Quatro décadas depois de um álbum de estreia que marcou a pop dos anos 80, Marc Almond e Dave Ball reencontram-se num disco sóbrio e discreto que em tudo traduz o sentido de verdade de um tempo que passou. – Texto: Nuno Galopim

Os regressos e reencontros tornaram-se norma, raros sendo os que têm conseguido capitalizar mais do que os encantamentos que os apetites da nostalgia tantas vezes brotam da saudade de velhos admiradores. Um regresso dos Soft Cell é tudo menos uma novidade ou surpresa. Apesar da rutura anunciada ainda antes da edição de This Last Night in Sodom de 1984, na verdade não passou uma eternidade até que os caminhos de Marc Almond e Dave Ball se voltassem a cruzar, primeiro numa colaboração (via The Grid) em Waifs and Strays de Marc Almond (a solo), pouco depois acabando mesmo por gerar um álbum de reencontro – Cruelty Without Beauty (2002) – e uma primeira digressão de reunião. Seguiram-se mais ocasiões de partilha de palcos, culminando com o mega-concerto de celebração dos 40 anos que, supostamente, era anunciado como o ponto final na vida a dois de Marc Almond e Dave Ball… Supostamente, claro… Até porque depois do concerto começaram a surgir notícias de novas canções que, entretanto, se foram materializando numa sequência de singles, o mais recente (Purple Zone) revelando uma colaboração – de veteranos – com os Pet Shop Boys. E agora, eis que ganha forma um novo álbum.
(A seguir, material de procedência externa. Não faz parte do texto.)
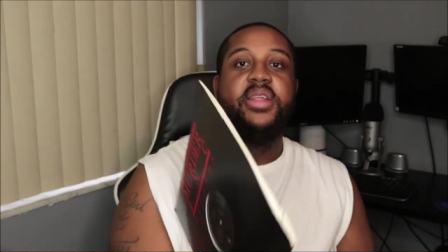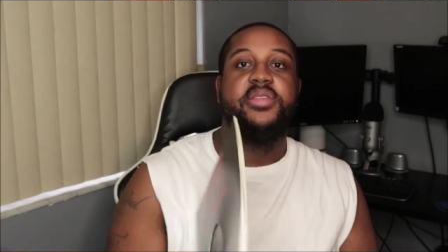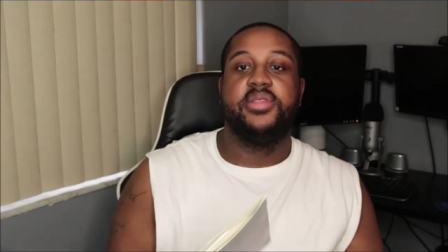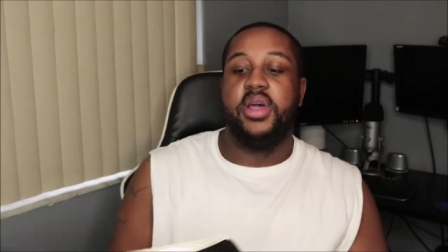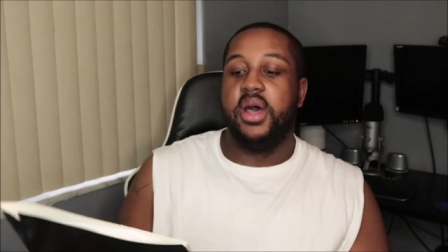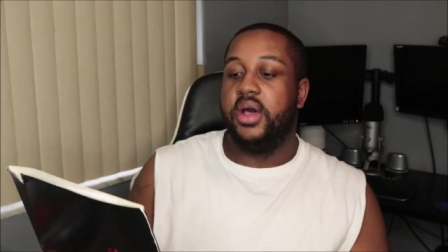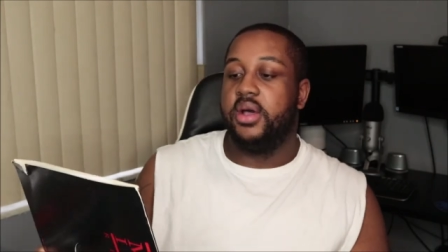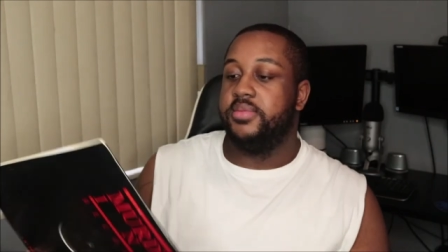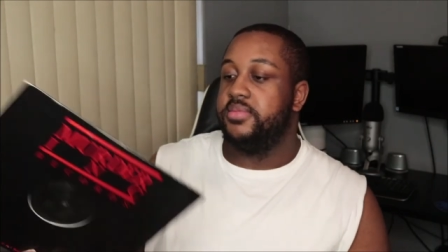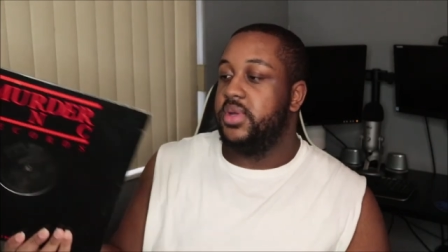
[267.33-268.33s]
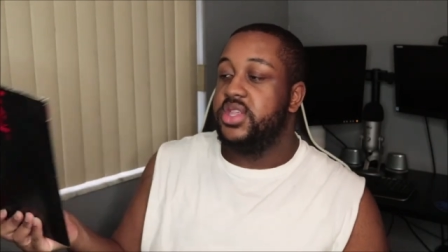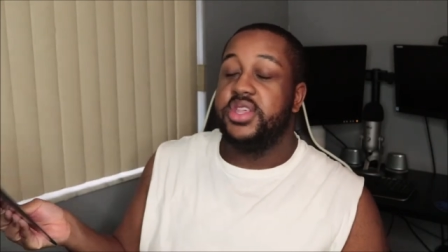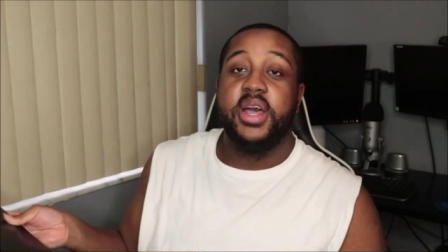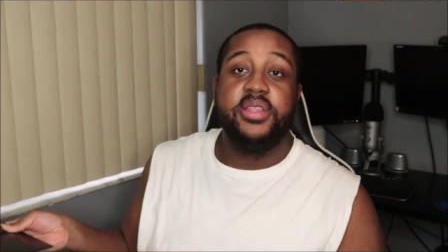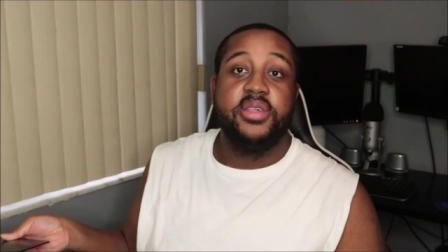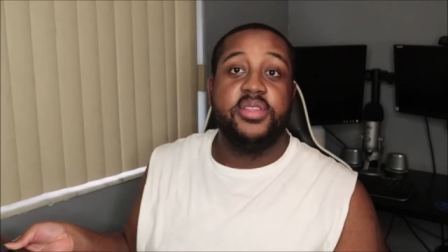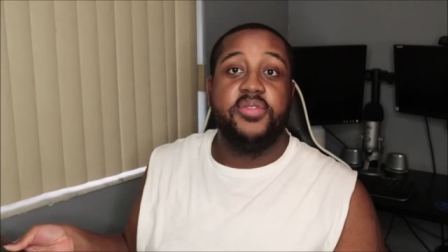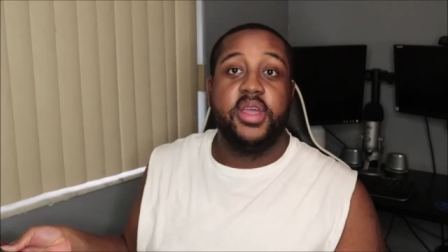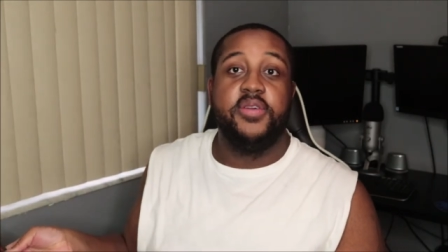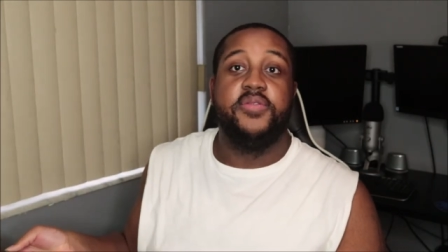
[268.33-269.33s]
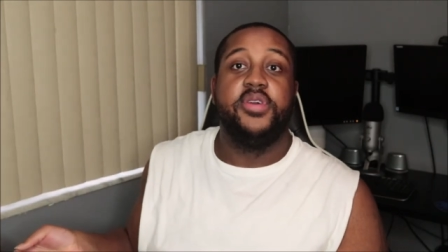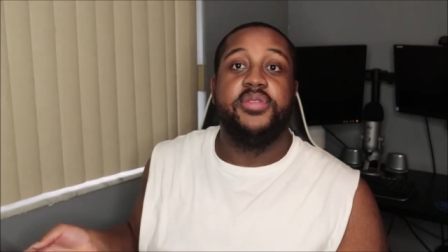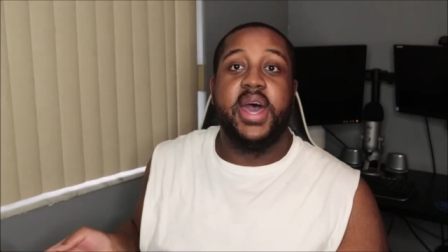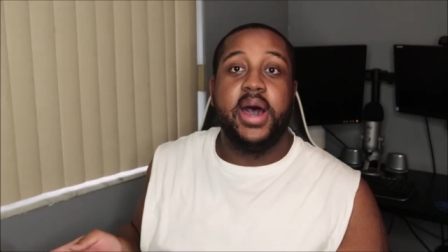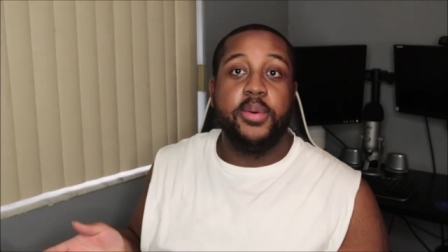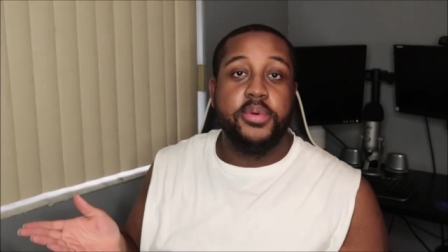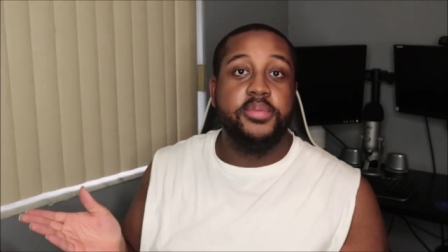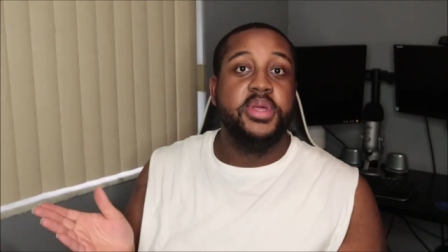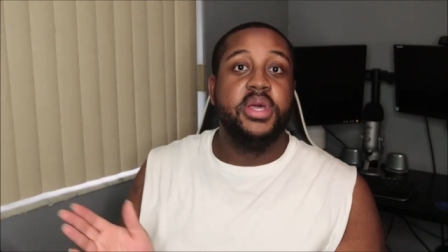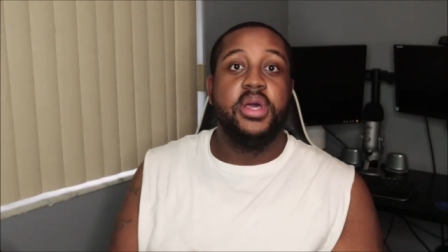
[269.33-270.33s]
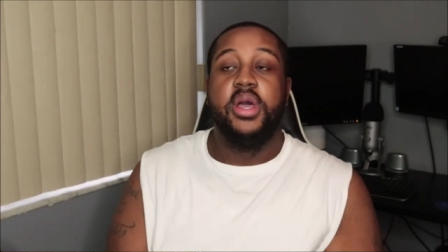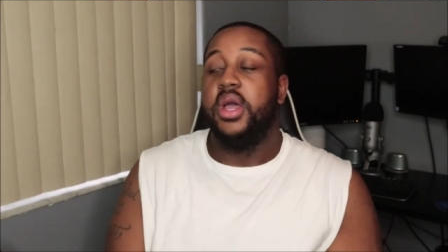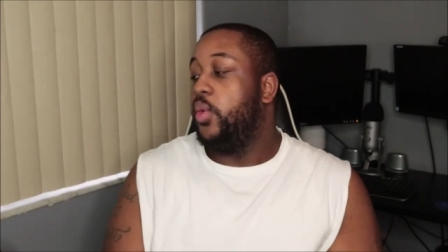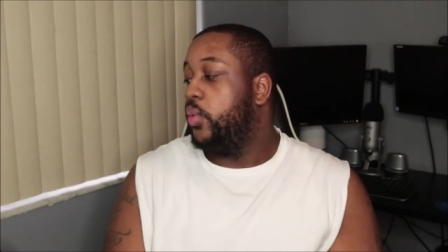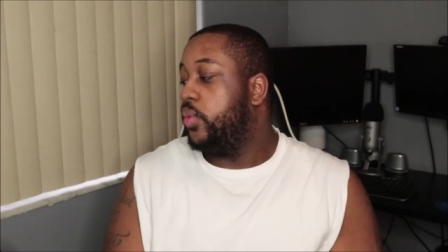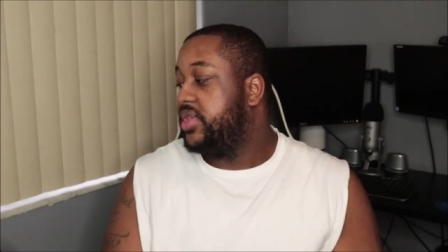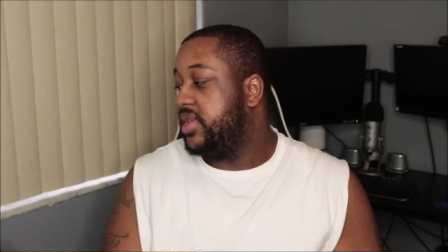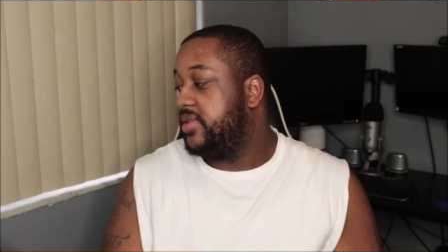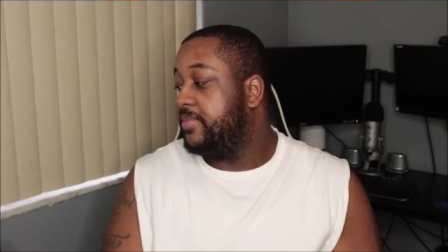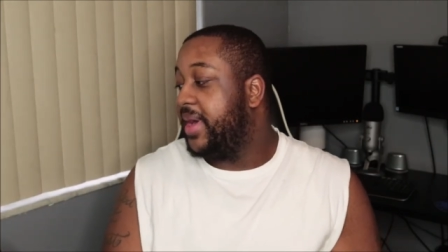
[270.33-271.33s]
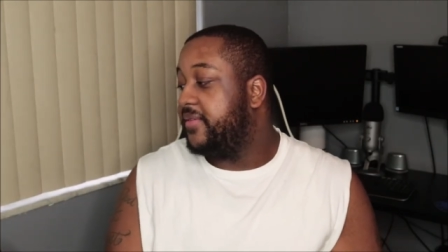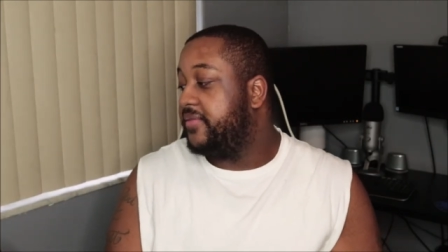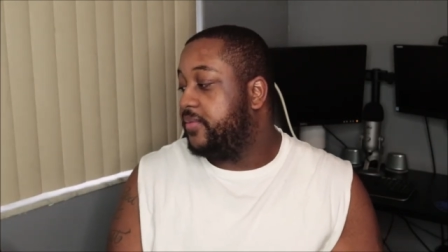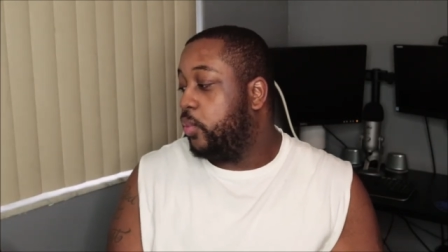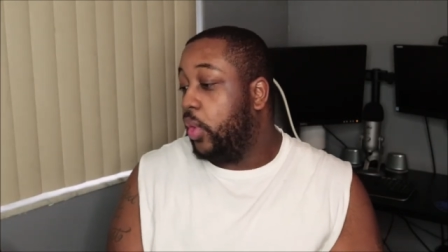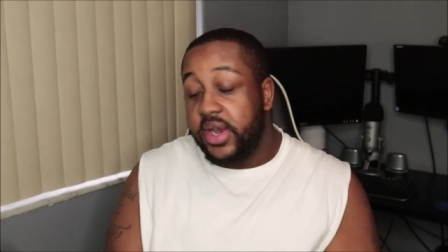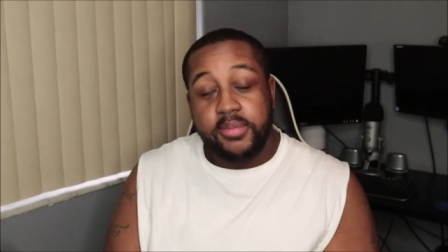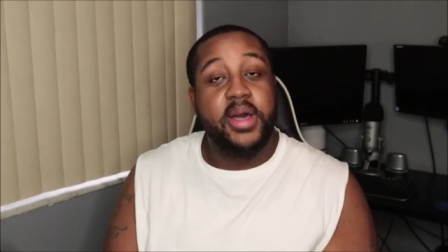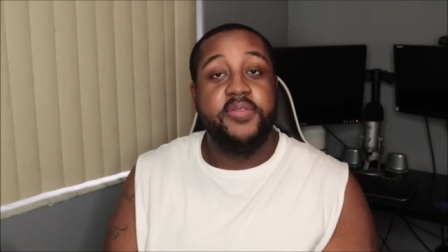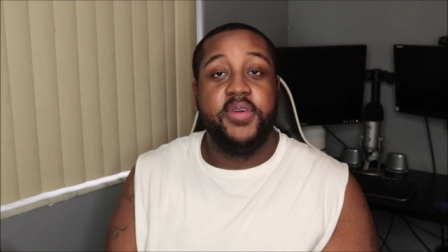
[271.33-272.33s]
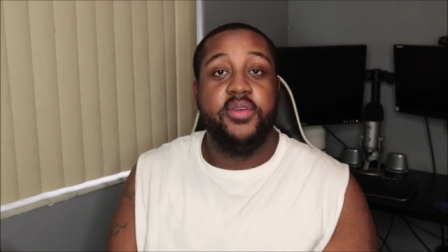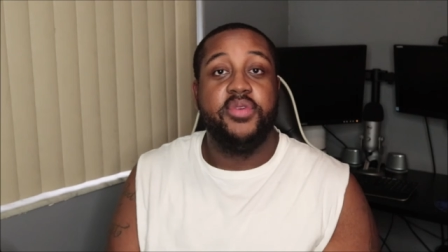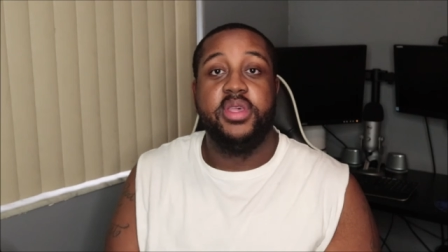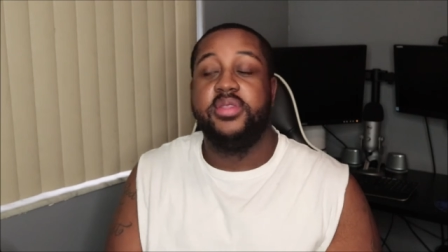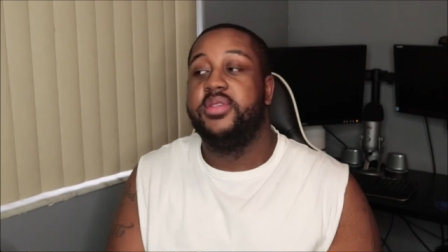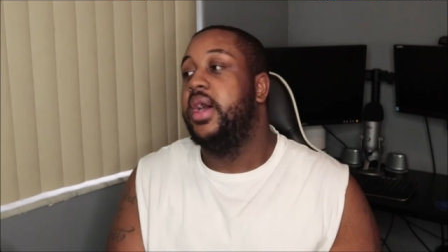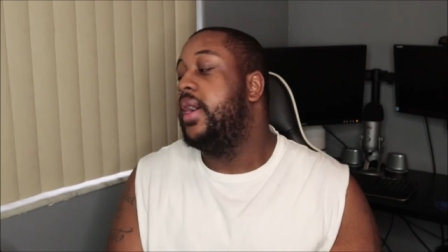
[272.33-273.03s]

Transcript: is Ashanti's very first album, which is one of my favorites.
Com o título Happiness Not Included (que traduz desde logo o caráter cético com que desde sempre os Soft Cell olharam o mundo ao seu redor) o álbum não pretende nem ser uma atualização de ecos do passado da dupla nem procura buscar, como o fizera o visionário Non Stop Erotic Cabaret (1981), um caminho novo ou desafiante para a música, as formas e as narrativas. Pelo contrário, Happiness Not Included não esconde o tempo que passou, encontrando nesse sentido de verdade os alicerces para a construção de canções que ora traduzem o presente de Almond e Ball ora abrem ocasionalmente frestas em memórias (e nostalgias) como se escuta em Polaroid, onde evocam um encontro com Warhol no inícios dos oitentas.
A face nostálgica que cruza parte dos terrenos de Happiness Not Included está todavia mais relacionada com a partilha deste tipo de recordações ou com o inevitável arsenal de teclados analógicos de Dave Ball. Liberto das amarras da eventual necessidade de vincar a presença de uma “região demarcada” (talvez o calcanhar de Aquiles do álbum de 2003), o novo disco surge como expressão natural de um arco que o tempo naturalmente desenhou com ponto de partida entre os discos absolutamente marcantes que os Soft Cell lançaram entre 1980 e 84. As palavras traduzem ecos do presente sob um ponto de vista com afinidades naturais com aquele com o qual desenharam em tempos olhares sobre faces da sociedade e das atitudes que poucas vezes ganhavam voz em canções pop de grande visibilidade. O desencantamento ganha inclusivamente outra dimensão, como que a confirmar as suspeitas lançadas há 40 anos. Da capa que evoca a devastação em Chernobyl às desilusões que passam por um I’m Not a Friend of God encontramos aqui um herdeiro natural (e nada forçado) do que, apesar da luminosidade de algumas canções pop, sempre foi a alma assombrada dos Soft Cell.
É certo que Almond se afasta aqui dos caminhos da torch song e outros destinos mais frequentes na sua obra a solo. Mas ao voltar a juntar-se a Dave Ball acaba por encontrar um patamar natural para um diálogo que, mesmo com raízes em feitos conjuntos de há 40 anos, em nada procuram rotas de mimetismo ou mera atualização. Ei-los juntos, como o presente os apresenta. Juntos são, inevitavelmente, os Soft Cell. E mesmo sem replicar a excelência de um Non Stop Erotic Cabaret ou The Art Of Falling Appart (1983) Happiness Not Included reactiva de forma sóbria e elegante um legado único. Não se lhes pedia mais, convenhamos.
“Happiness Not Included”, dos Soft Cell, está disponível em LP, CD e nas plataformas digitais numa edição da BMG.